DATA PROVIDED below:

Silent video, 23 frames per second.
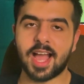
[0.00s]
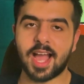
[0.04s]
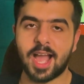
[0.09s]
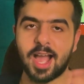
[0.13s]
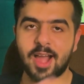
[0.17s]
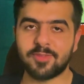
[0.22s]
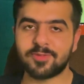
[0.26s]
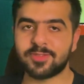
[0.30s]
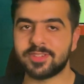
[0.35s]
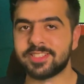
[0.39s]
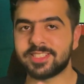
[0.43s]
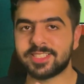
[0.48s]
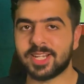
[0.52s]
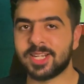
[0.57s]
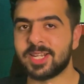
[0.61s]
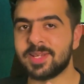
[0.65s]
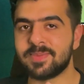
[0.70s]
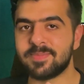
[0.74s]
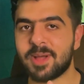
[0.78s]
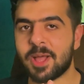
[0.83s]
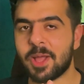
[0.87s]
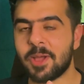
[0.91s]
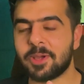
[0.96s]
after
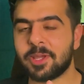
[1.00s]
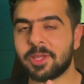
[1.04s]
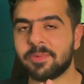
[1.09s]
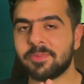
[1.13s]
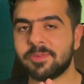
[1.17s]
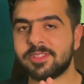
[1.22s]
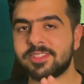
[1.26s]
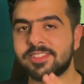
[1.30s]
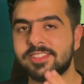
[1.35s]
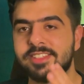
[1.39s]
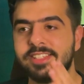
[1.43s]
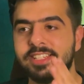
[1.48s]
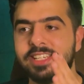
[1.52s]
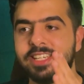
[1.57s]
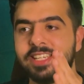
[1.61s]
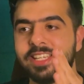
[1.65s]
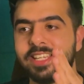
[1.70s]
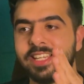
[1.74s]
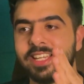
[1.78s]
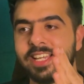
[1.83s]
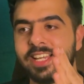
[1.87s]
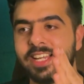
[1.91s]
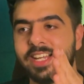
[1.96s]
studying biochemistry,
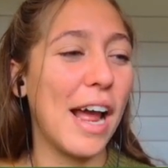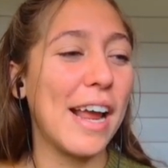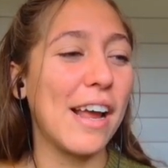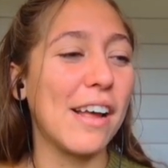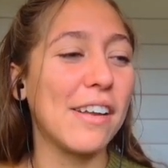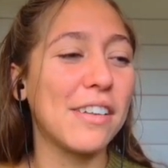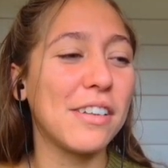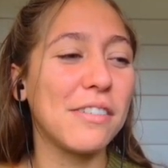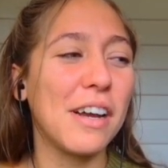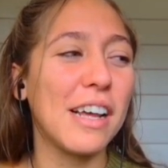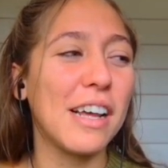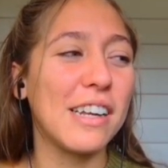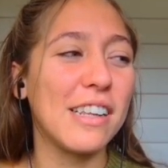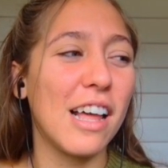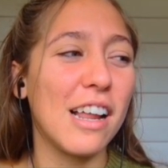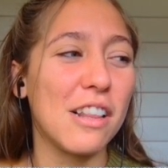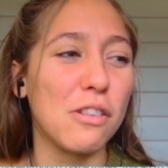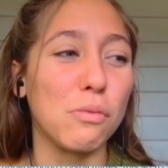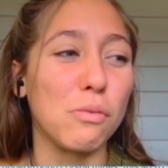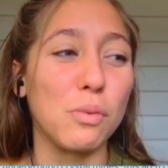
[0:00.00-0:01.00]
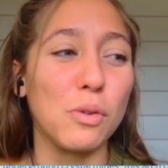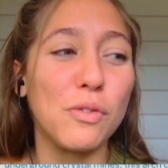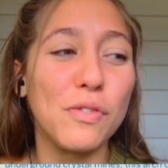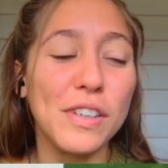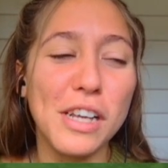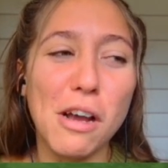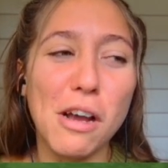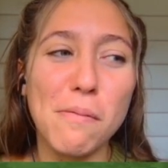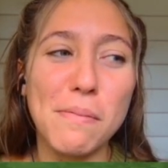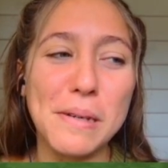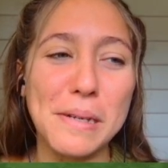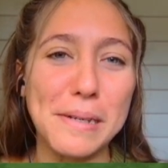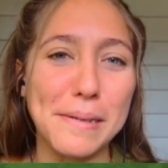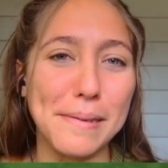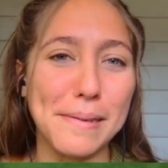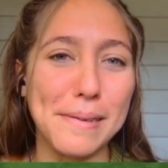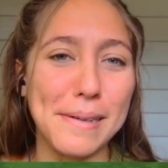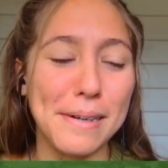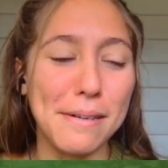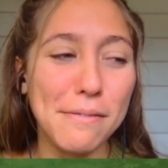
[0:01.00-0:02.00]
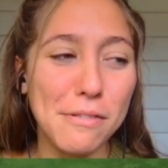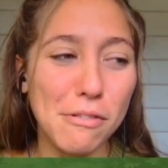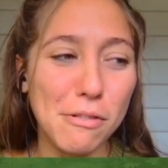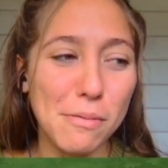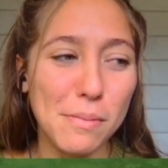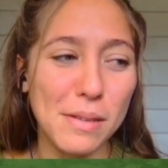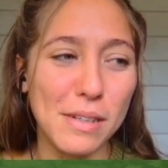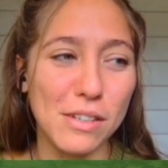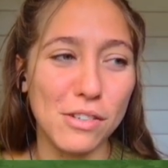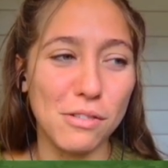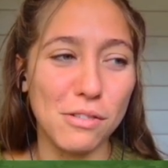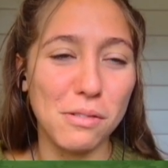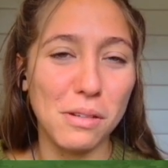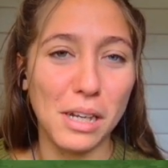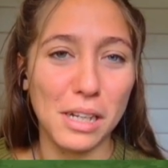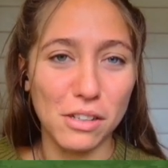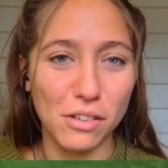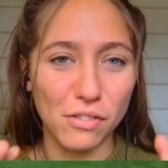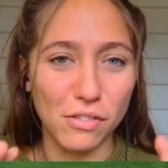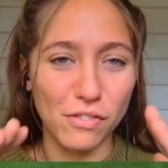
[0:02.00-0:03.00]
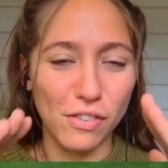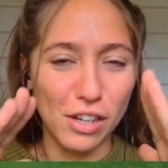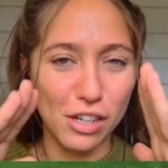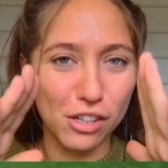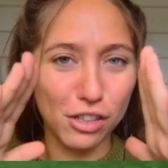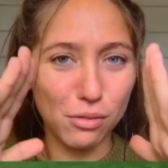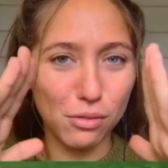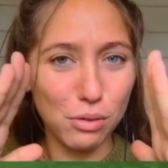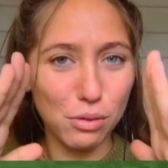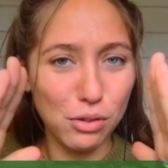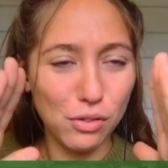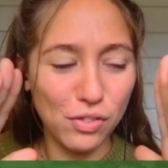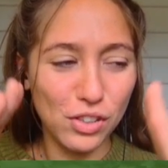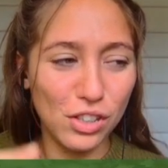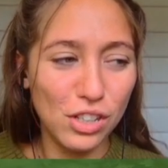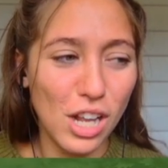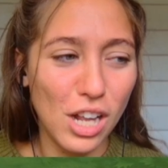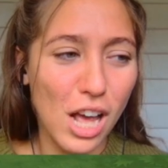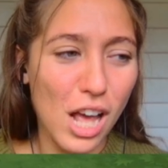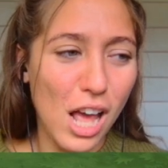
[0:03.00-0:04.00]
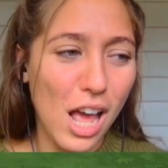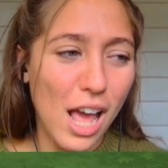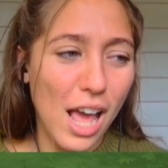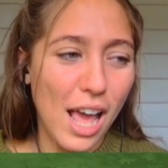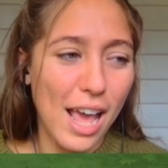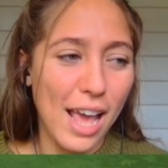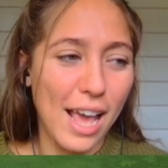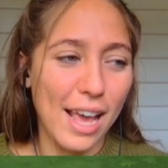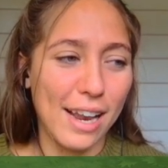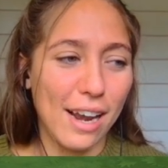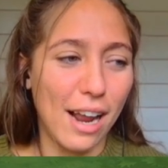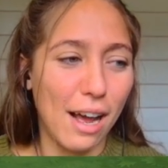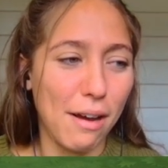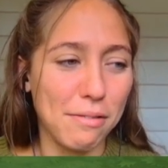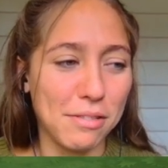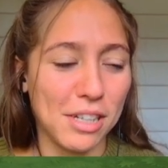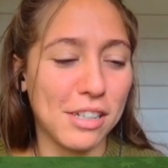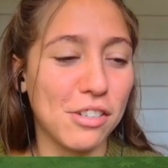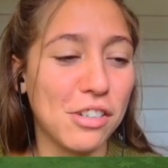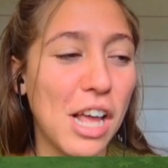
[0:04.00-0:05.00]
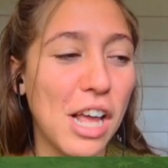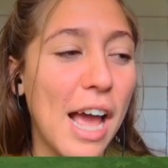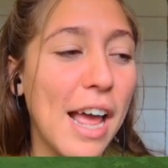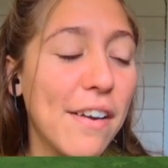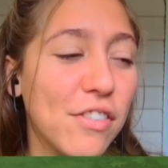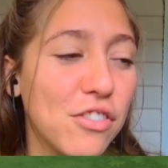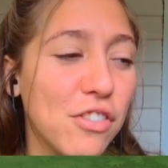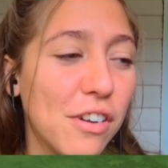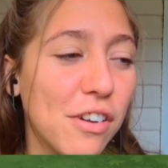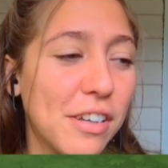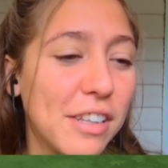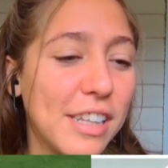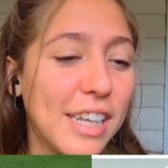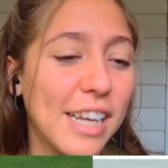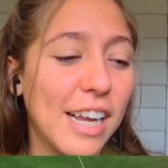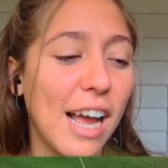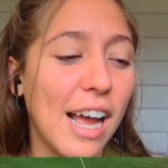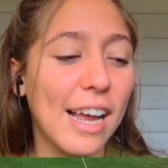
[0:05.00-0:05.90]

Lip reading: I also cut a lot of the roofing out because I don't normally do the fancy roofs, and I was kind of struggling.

End of DATA PROVIDED.

_ABOUT THIS EXERCISE_:
A faithful copy of all the lines above is needed, with the pictures omitted.

_OUTPUT FOR THIS EXERCISE_:
Silent video, 23 frames per second.
[0.00s]
[0.04s]
[0.09s]
[0.13s]
[0.17s]
[0.22s]
[0.26s]
[0.30s]
[0.35s]
[0.39s]
[0.43s]
[0.48s]
[0.52s]
[0.57s]
[0.61s]
[0.65s]
[0.70s]
[0.74s]
[0.78s]
[0.83s]
[0.87s]
[0.91s]
[0.96s]
after
[1.00s]
[1.04s]
[1.09s]
[1.13s]
[1.17s]
[1.22s]
[1.26s]
[1.30s]
[1.35s]
[1.39s]
[1.43s]
[1.48s]
[1.52s]
[1.57s]
[1.61s]
[1.65s]
[1.70s]
[1.74s]
[1.78s]
[1.83s]
[1.87s]
[1.91s]
[1.96s]
studying biochemistry,
[0:00.00-0:01.00]
[0:01.00-0:02.00]
[0:02.00-0:03.00]
[0:03.00-0:04.00]
[0:04.00-0:05.00]
[0:05.00-0:05.90]

Lip reading: I also cut a lot of the roofing out because I don't normally do the fancy roofs, and I was kind of struggling.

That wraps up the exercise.